SCI FI‘s Flash Gordon premiere Friday night was its highest-rated original series debut this year, delivering a 1.5 HH rating and 2.1 million total viewers.

Travel Channel licensed its content, including series featuring Anthony Bourdain, Andrew Zimmern and Samantha Brown, to Tele Atlas for digital maps on mobile, online, in-car navigation systems and other platforms.

VH1‘s Celebrity Rehab, a reality series slated for next year featuring Tom Sizemore, Andy Dick and others undergoing rehab at the Pasadena Recovery Center, was slammed as a barrel-scraping concept by the Houston Chronicle.

USA Today critic Robert Bianco kicks sand in cable’s summer ratings, grousing "it’s hard to argue that this has been some kind of grand passing-of-the-torch triumph for cable when the numbers say that it hasn’t." He offers a 7-point remedy for what he describes as TV’s "summer deep freeze."

GLAAD will allow gay media outlets (such as gay TV channels Logo and Here! Networks, which protested its shut-out this year) to be eligible for next year’s annual GLAAD media awards. [Gay.com]




• ONLINE

ESPN.com relaunched its PodCenter with more interactive features and content and iPhone-compatibility.

41% of Facebook users in a survey by Sophos PLC were willing to divulge personal information to a stranger, giving email addresses, home addresses and phone numbers to a fake Facebook member set up by the researchers. [Wall Street Journal]

MySpace teamed with Rogers Wireless for its first mobile social networking foray, in Canada. [Dow Jones]

National Geographic Channel‘s NGC Wild! broadband channel added content from the Bronx Zoo’s Wildlife Conservation Society.

The Wall Street Journal looks at the search for the "holy grail of Web advertising," including Discovery‘s use of tickers and video-in-video ads to plug TLC‘s LA Inked series premiere and Heavy.com’s new online-video ad network, Husky.




• PEOPLE

Microsoft named former aQuantive CEO Brian McAndrews head of its new ad sales unit, Advertiser and Publisher Solutions, in the wake of its just-closed aQuantive acquisition.

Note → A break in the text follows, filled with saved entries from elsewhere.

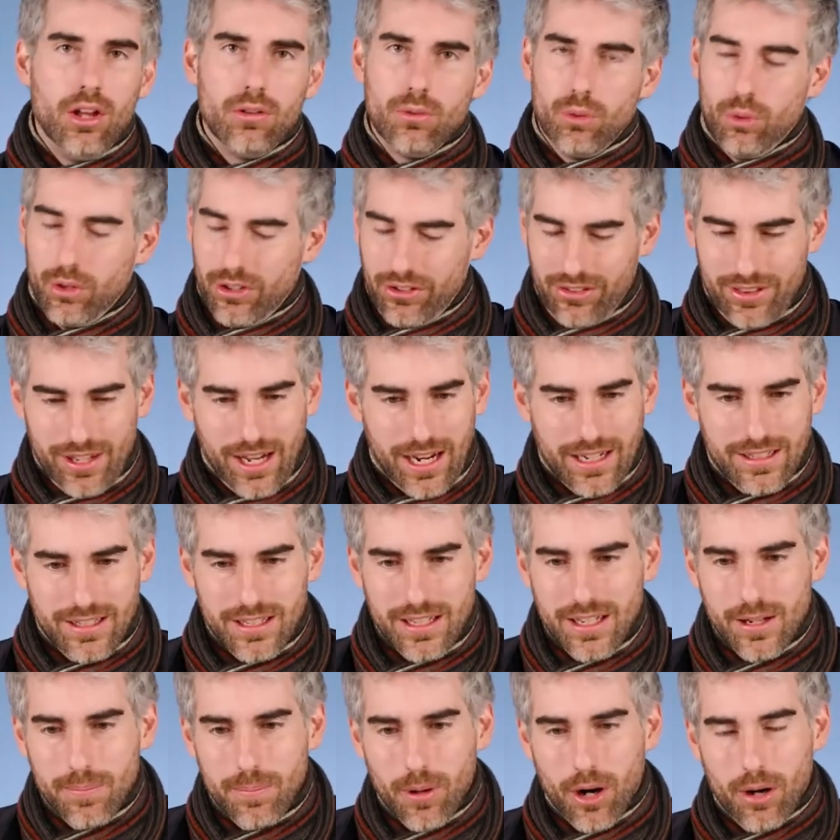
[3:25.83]
or as the
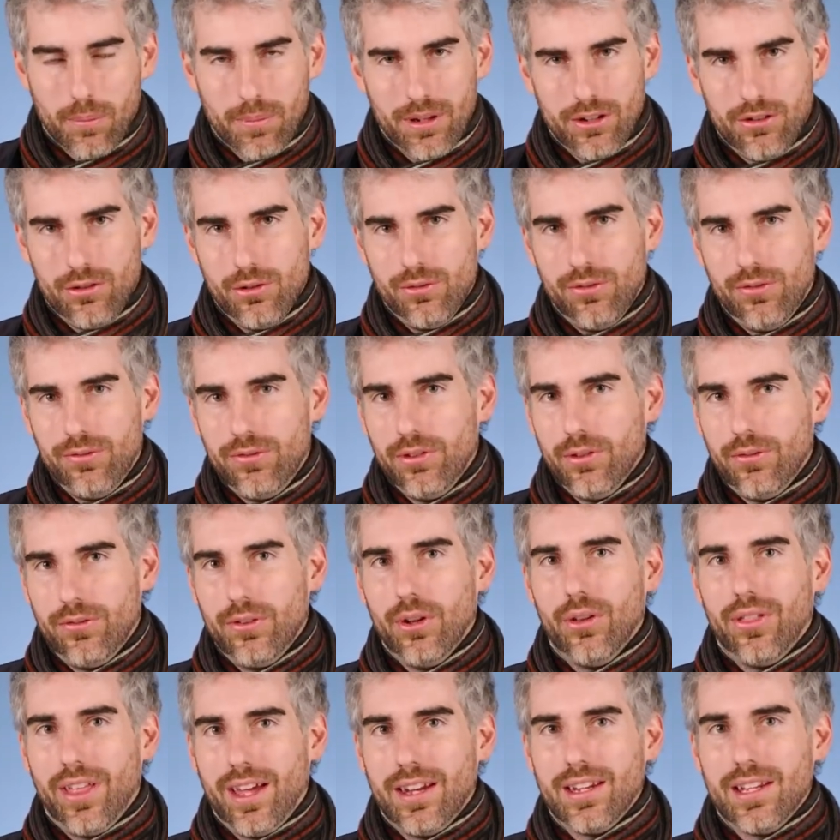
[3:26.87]
IT department to
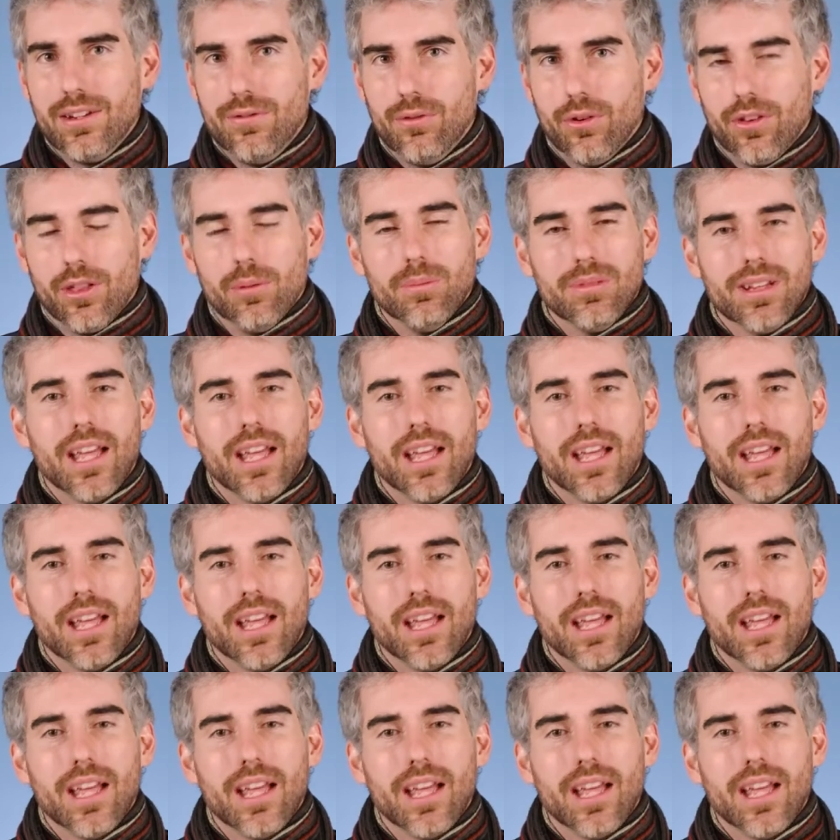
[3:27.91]
fulfill that need for them.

MSG Media named Chris Monteleone to VP, distribution marketing for MSG Interactive.

MTV Networks named Kelleigh Dulany VP of public responsibility for Comedy Central and Spike TV, from VP of promotions at Comedy Central.

Worldwide Biggies‘ founder Albie Hecht hired some former MTV Networks staffers for his digital studio: Scott Webb, former Nickelodeon EVP, joined as chief creative officer; former MTV CFO Robert Gibilterra was tapped as CFO; Nick Online veteran Christopher Romero was hired as chief technology officer; Blaine Graboyes was hired as media architect to oversee interactive games and software producton; and Kari Kim was named VP of production and development.